Transcribe all the entries word for word, skipping the pictures.

Input data
"""

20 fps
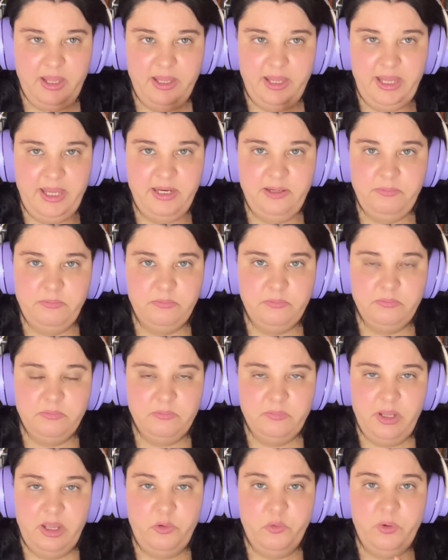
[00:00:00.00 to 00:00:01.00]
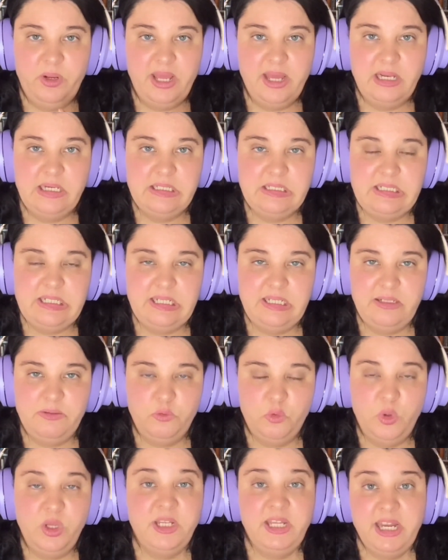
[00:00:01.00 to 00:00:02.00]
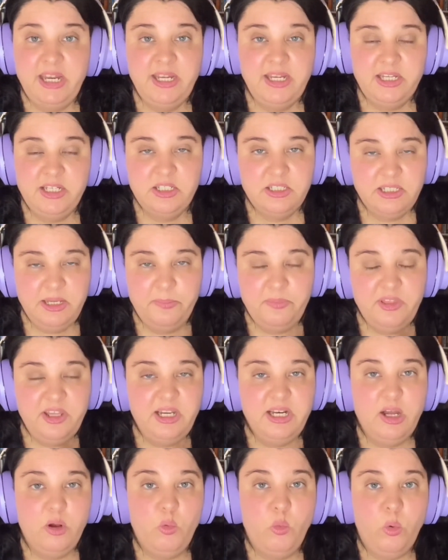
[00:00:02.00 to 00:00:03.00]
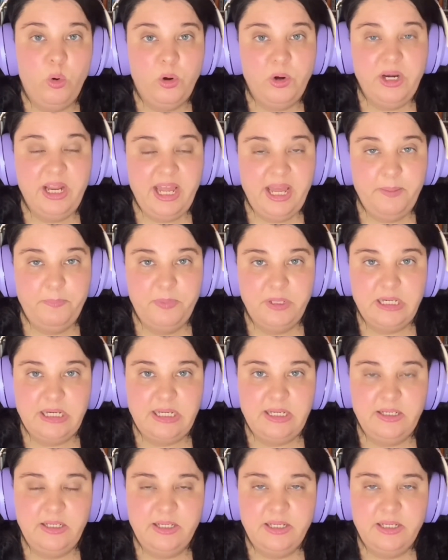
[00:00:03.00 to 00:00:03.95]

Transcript: in a reality where there is something that war happening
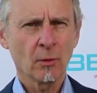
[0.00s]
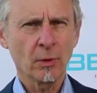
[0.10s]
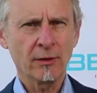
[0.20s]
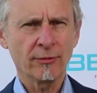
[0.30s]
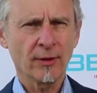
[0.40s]

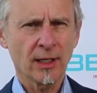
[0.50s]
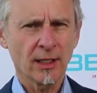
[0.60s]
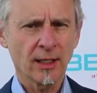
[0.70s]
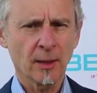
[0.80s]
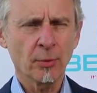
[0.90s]
we've
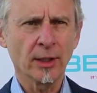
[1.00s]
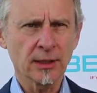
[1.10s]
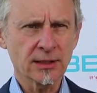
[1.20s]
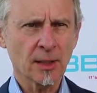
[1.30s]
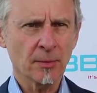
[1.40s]

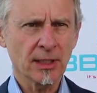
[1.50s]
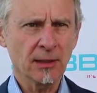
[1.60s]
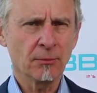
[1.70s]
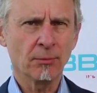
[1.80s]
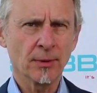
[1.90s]
appointed
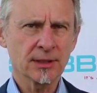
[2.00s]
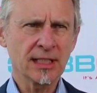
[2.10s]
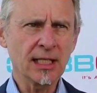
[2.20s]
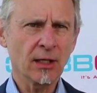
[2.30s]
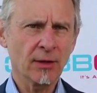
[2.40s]
somebody
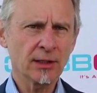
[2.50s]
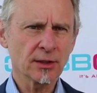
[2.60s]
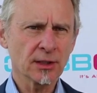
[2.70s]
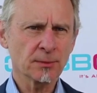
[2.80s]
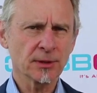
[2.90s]
senior
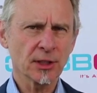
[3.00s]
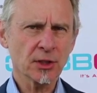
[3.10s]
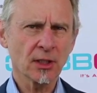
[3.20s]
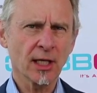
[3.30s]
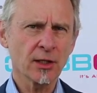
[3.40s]
into this
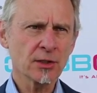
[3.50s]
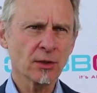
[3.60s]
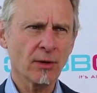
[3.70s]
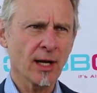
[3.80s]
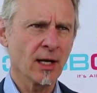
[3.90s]
position. I used
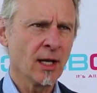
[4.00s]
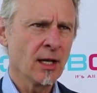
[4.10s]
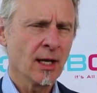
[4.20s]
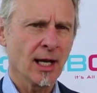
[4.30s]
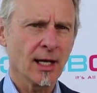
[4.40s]
to run
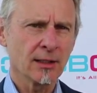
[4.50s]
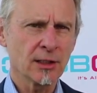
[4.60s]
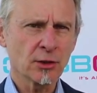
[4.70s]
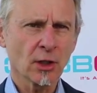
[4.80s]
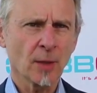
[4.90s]

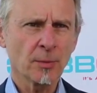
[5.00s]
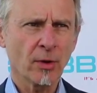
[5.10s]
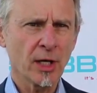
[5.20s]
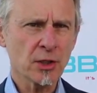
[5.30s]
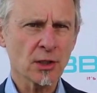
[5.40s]
digital
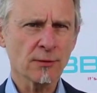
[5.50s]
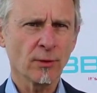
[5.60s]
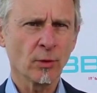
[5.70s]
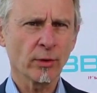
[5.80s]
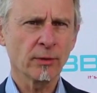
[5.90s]
operations
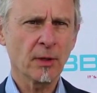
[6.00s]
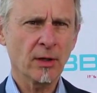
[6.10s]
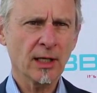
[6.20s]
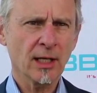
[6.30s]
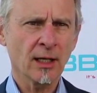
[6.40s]
for North
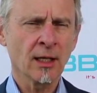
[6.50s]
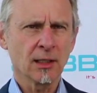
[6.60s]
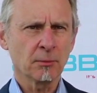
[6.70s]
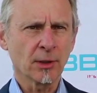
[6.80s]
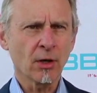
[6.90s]
America.
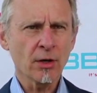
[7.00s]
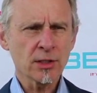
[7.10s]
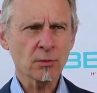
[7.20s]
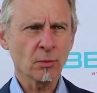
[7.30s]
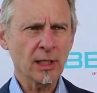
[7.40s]
And
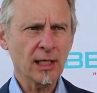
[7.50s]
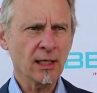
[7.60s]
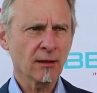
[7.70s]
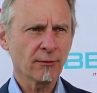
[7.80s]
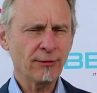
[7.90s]
because we
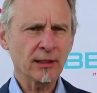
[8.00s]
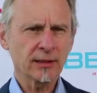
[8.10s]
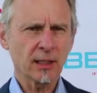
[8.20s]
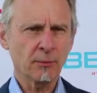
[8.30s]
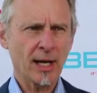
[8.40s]
felt
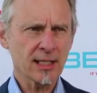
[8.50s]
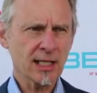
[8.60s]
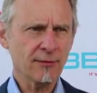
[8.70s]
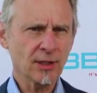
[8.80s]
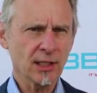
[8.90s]
that brand
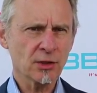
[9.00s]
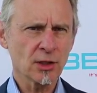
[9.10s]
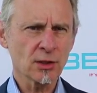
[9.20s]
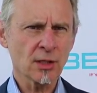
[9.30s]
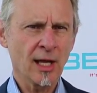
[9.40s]
safety
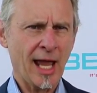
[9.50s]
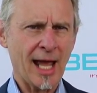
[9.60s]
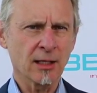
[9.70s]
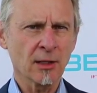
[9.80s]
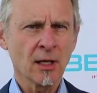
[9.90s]
issues
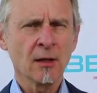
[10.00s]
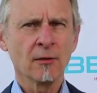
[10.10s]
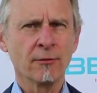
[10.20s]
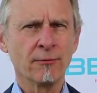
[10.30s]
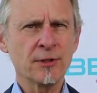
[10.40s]
and
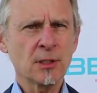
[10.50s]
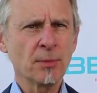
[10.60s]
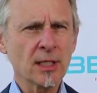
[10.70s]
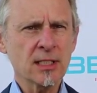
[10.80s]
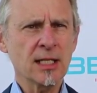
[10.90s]

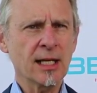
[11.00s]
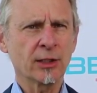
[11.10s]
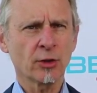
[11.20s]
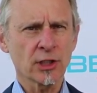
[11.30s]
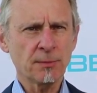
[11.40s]
visibility
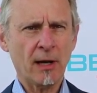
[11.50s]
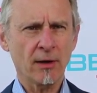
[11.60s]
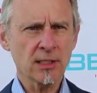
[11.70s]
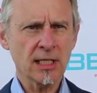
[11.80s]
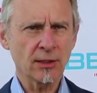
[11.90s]
and
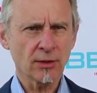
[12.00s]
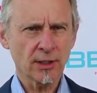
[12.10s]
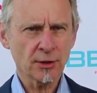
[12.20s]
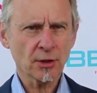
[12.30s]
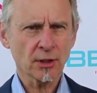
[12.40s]
transparency into the
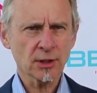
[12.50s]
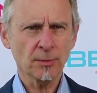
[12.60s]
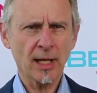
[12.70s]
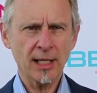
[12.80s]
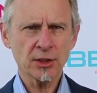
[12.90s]
digital
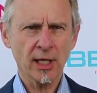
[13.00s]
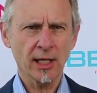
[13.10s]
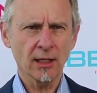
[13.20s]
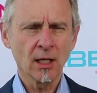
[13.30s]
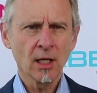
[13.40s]
supply
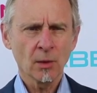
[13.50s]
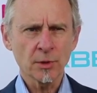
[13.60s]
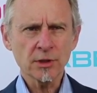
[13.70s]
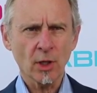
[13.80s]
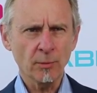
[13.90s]
chain
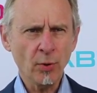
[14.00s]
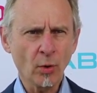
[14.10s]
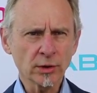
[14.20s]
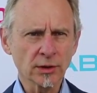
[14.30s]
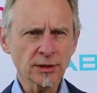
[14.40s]
were so
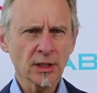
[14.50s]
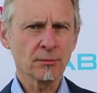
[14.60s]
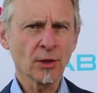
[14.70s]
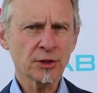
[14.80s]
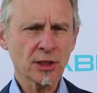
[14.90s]
important,
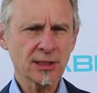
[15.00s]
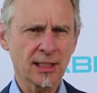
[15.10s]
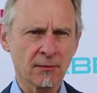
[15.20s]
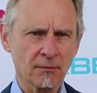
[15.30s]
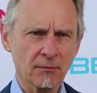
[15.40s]
not just
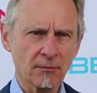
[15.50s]
in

"""

Response
20 fps
[00:00:00.00 to 00:00:01.00]
[00:00:01.00 to 00:00:02.00]
[00:00:02.00 to 00:00:03.00]
[00:00:03.00 to 00:00:03.95]

Transcript: in a reality where there is something that war happening
[0.00s]
[0.10s]
[0.20s]
[0.30s]
[0.40s]

[0.50s]
[0.60s]
[0.70s]
[0.80s]
[0.90s]
we've
[1.00s]
[1.10s]
[1.20s]
[1.30s]
[1.40s]

[1.50s]
[1.60s]
[1.70s]
[1.80s]
[1.90s]
appointed
[2.00s]
[2.10s]
[2.20s]
[2.30s]
[2.40s]
somebody
[2.50s]
[2.60s]
[2.70s]
[2.80s]
[2.90s]
senior
[3.00s]
[3.10s]
[3.20s]
[3.30s]
[3.40s]
into this
[3.50s]
[3.60s]
[3.70s]
[3.80s]
[3.90s]
position. I used
[4.00s]
[4.10s]
[4.20s]
[4.30s]
[4.40s]
to run
[4.50s]
[4.60s]
[4.70s]
[4.80s]
[4.90s]

[5.00s]
[5.10s]
[5.20s]
[5.30s]
[5.40s]
digital
[5.50s]
[5.60s]
[5.70s]
[5.80s]
[5.90s]
operations
[6.00s]
[6.10s]
[6.20s]
[6.30s]
[6.40s]
for North
[6.50s]
[6.60s]
[6.70s]
[6.80s]
[6.90s]
America.
[7.00s]
[7.10s]
[7.20s]
[7.30s]
[7.40s]
And
[7.50s]
[7.60s]
[7.70s]
[7.80s]
[7.90s]
because we
[8.00s]
[8.10s]
[8.20s]
[8.30s]
[8.40s]
felt
[8.50s]
[8.60s]
[8.70s]
[8.80s]
[8.90s]
that brand
[9.00s]
[9.10s]
[9.20s]
[9.30s]
[9.40s]
safety
[9.50s]
[9.60s]
[9.70s]
[9.80s]
[9.90s]
issues
[10.00s]
[10.10s]
[10.20s]
[10.30s]
[10.40s]
and
[10.50s]
[10.60s]
[10.70s]
[10.80s]
[10.90s]

[11.00s]
[11.10s]
[11.20s]
[11.30s]
[11.40s]
visibility
[11.50s]
[11.60s]
[11.70s]
[11.80s]
[11.90s]
and
[12.00s]
[12.10s]
[12.20s]
[12.30s]
[12.40s]
transparency into the
[12.50s]
[12.60s]
[12.70s]
[12.80s]
[12.90s]
digital
[13.00s]
[13.10s]
[13.20s]
[13.30s]
[13.40s]
supply
[13.50s]
[13.60s]
[13.70s]
[13.80s]
[13.90s]
chain
[14.00s]
[14.10s]
[14.20s]
[14.30s]
[14.40s]
were so
[14.50s]
[14.60s]
[14.70s]
[14.80s]
[14.90s]
important,
[15.00s]
[15.10s]
[15.20s]
[15.30s]
[15.40s]
not just
[15.50s]
in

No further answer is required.